Mason argues for a literal interpretation of the 50-chapter Book of Genesis, saying the first 11 chapters are “foundational.” According to Mason, the so-called “long ages” and Big Bang theory, which explains the origin and evolution of the universe using the Lambda-Cold Dark Matter cosmological concordance model, estimating the age of the universe as being 12 to 14 billion years old, cannot be reconciled with the Bible as “Adam and Eve disappear, original sin disappears, death through sin disappears, the need for a Saviour disappears and indeed, in the end, salvation and eternal life disappear.”

While the debate over competing theories of Darwinian evolution and biblical creationism was famously showcased during the so-called Scopes Monkey Trial in Tennessee in 1925, the resolution of the matter – much to the surprise of secularists who had thought it settled for 50 years – is no closer today than it was in 1925, or when it reignited around 1975. If anything, the issue is more contested in more venues in more ways than ever, with “intelligent design” now added to the mix in recent years, much to the dismay of secular scientists, other academics and many public school science teachers.

In 1925, prosecutors charged John Thomas Scopes, a high school science teacher in Dayton, Tenn., with teaching evolution, which had just been outlawed.
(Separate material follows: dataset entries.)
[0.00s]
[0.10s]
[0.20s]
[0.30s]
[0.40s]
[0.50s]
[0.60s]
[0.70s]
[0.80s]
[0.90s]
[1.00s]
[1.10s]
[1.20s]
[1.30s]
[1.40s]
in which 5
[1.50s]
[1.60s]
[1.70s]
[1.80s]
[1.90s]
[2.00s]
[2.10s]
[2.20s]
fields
Represented by the famed defence lawyer, Clarence Darrow, Scopes was found guilty and fined after a high-profile trial, but the conviction was later overturned on a technicality, although the statute prohibiting the teaching of evolution remained on Tennessee’s law books until its repeal in 1967.

William Jennings Bryan, a well-known Populist, former Nebraska congressman and three-time candidate for the United States presidency, who delivered one of the most famous and fiery orations in American history almost 30 years earlier in 1896 with his “Cross of Gold” speech at the Democratic national convention in Chicago, denouncing a gold standard monetary policy, argued the prosecution’s case for the State of Tennessee.
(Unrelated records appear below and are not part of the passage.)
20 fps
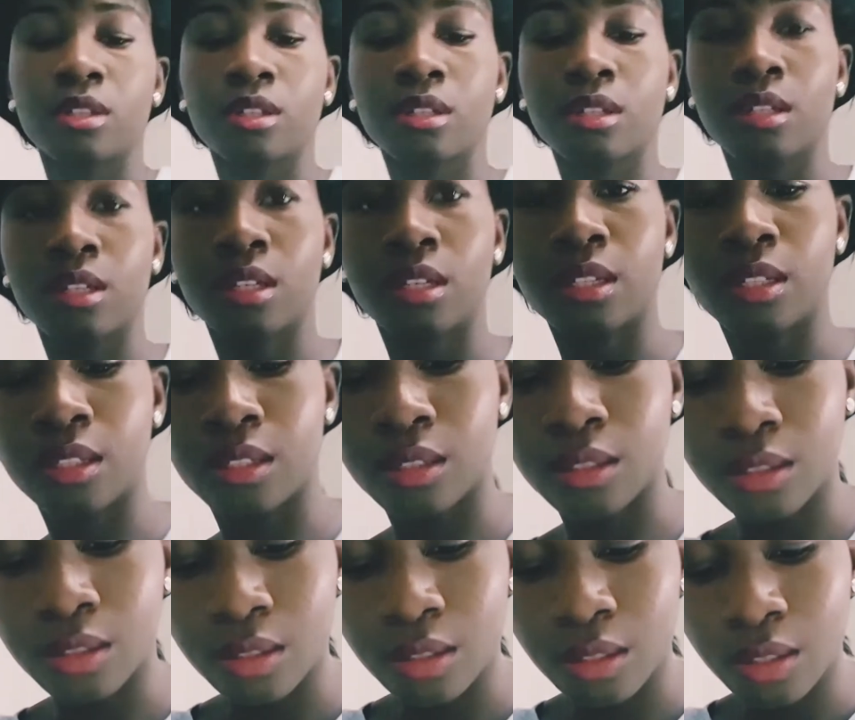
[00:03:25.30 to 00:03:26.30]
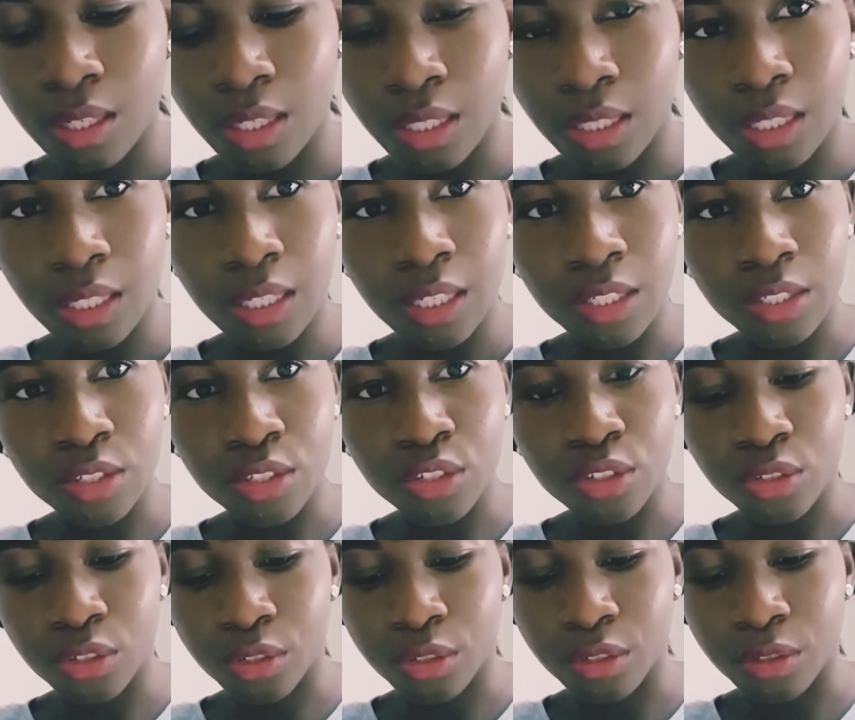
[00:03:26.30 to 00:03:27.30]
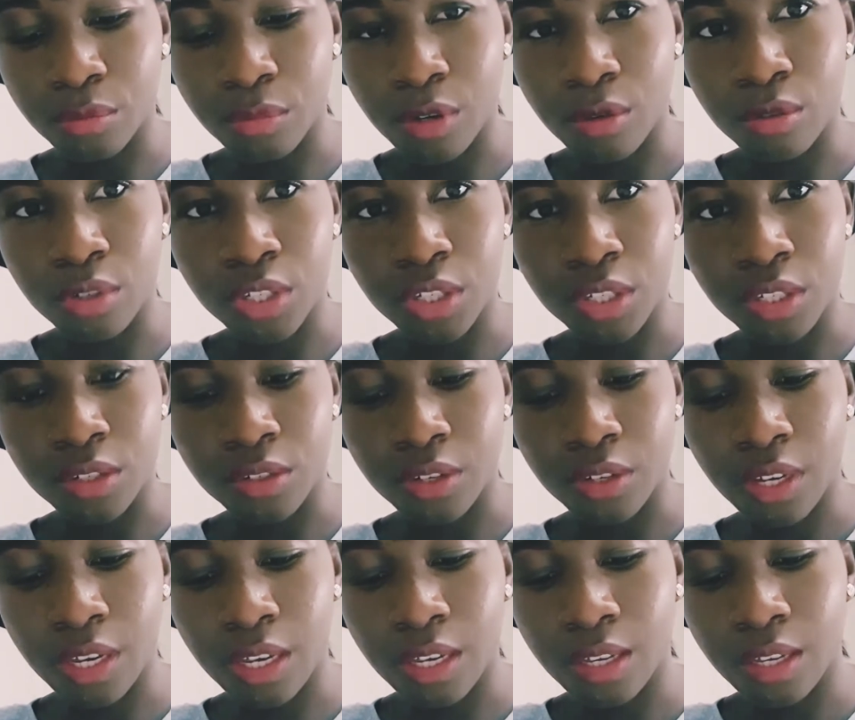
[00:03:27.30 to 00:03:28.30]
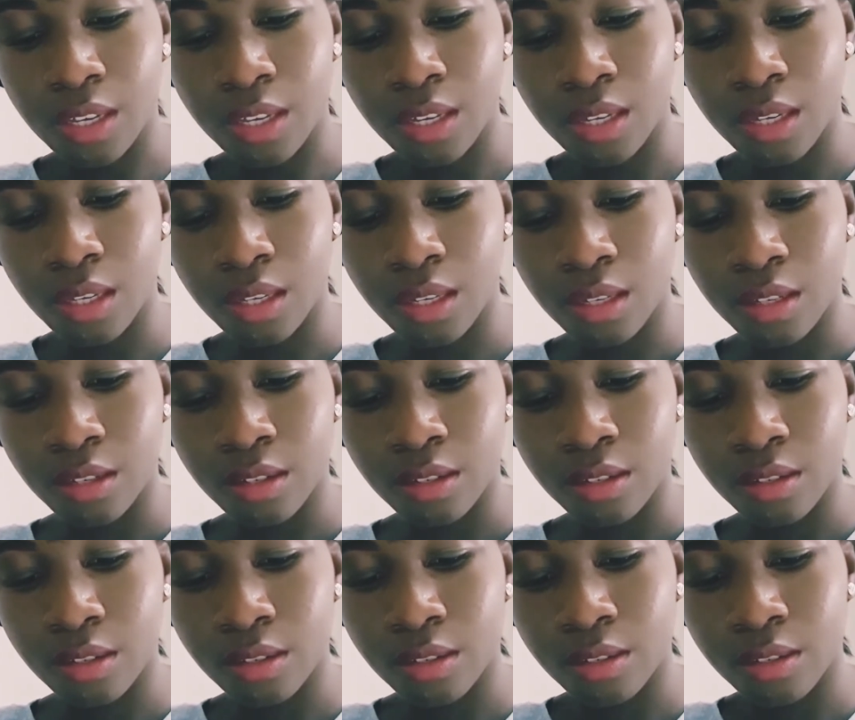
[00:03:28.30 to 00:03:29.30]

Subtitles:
and clean in a circular motion and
Creation Ministries International (CMI) is a non-profit young earth creationist organization of autonomous Christian apologetics ministries that promote a literal interpretation of the Book of Genesis, the first book of the Old Testament in the Bible. It got its start in 1977 when the Creation Science Association (CSA) was organized in Adelaide, Australia by Dr. Carl Wieland, a medical doctor.
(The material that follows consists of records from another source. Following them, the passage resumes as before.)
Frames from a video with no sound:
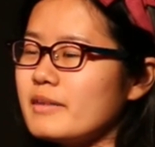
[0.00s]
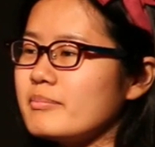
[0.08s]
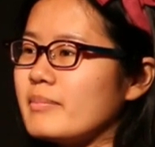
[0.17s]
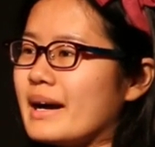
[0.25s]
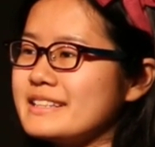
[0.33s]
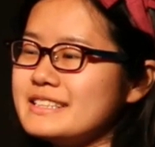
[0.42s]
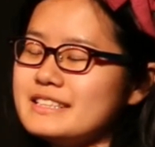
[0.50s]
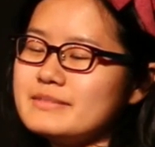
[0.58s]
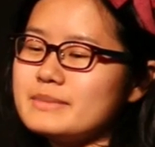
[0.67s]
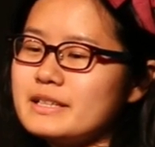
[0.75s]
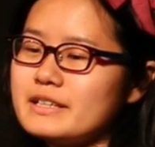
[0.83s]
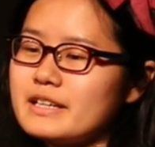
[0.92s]
my
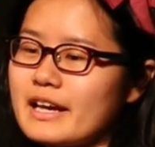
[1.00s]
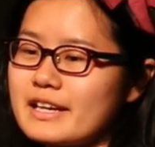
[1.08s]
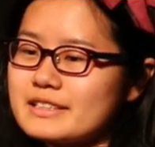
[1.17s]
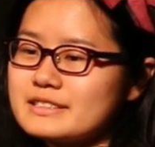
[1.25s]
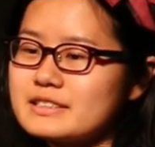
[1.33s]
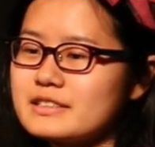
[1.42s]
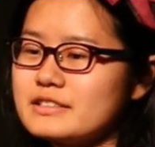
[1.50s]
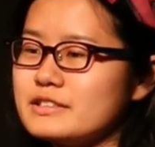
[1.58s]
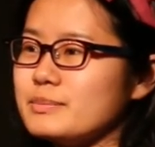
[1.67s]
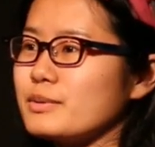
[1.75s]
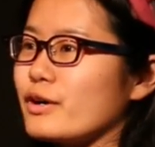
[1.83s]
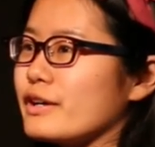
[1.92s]
team has
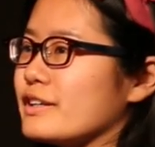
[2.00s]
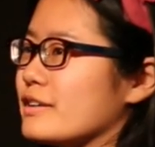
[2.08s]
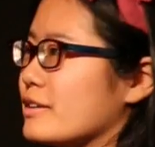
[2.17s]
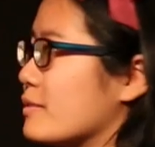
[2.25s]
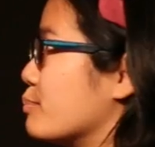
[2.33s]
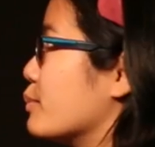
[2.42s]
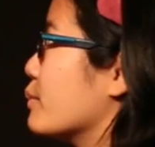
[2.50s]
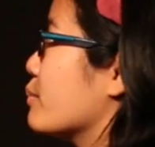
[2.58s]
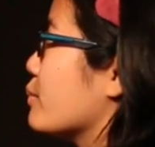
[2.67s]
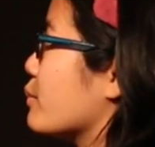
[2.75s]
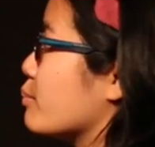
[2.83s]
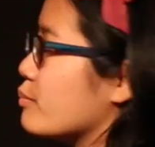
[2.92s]
deployed
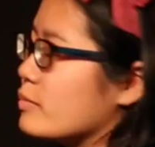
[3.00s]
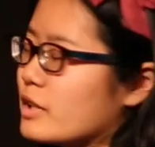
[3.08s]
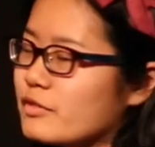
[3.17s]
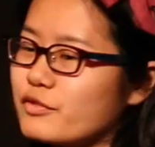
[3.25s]
a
Wieland, an atheist in university, graduated from Adelaide University in South Australia with qualifications in medicine and surgery, but stopped practicing medicine in 1986 after he was involved in a serious traffic accident, which resulted in him spending 5½ months in hospital. He has been managing director of Creation Ministries International (Australia) since 1987, when it was called Creation Science Foundation and then Answers in Genesis. He was the founding editor of Creation magazine in 1978.

The autonomous ministries are now located in Australia, Singapore, Canada, New Zealand, South Africa, the United Kingdom and the United States.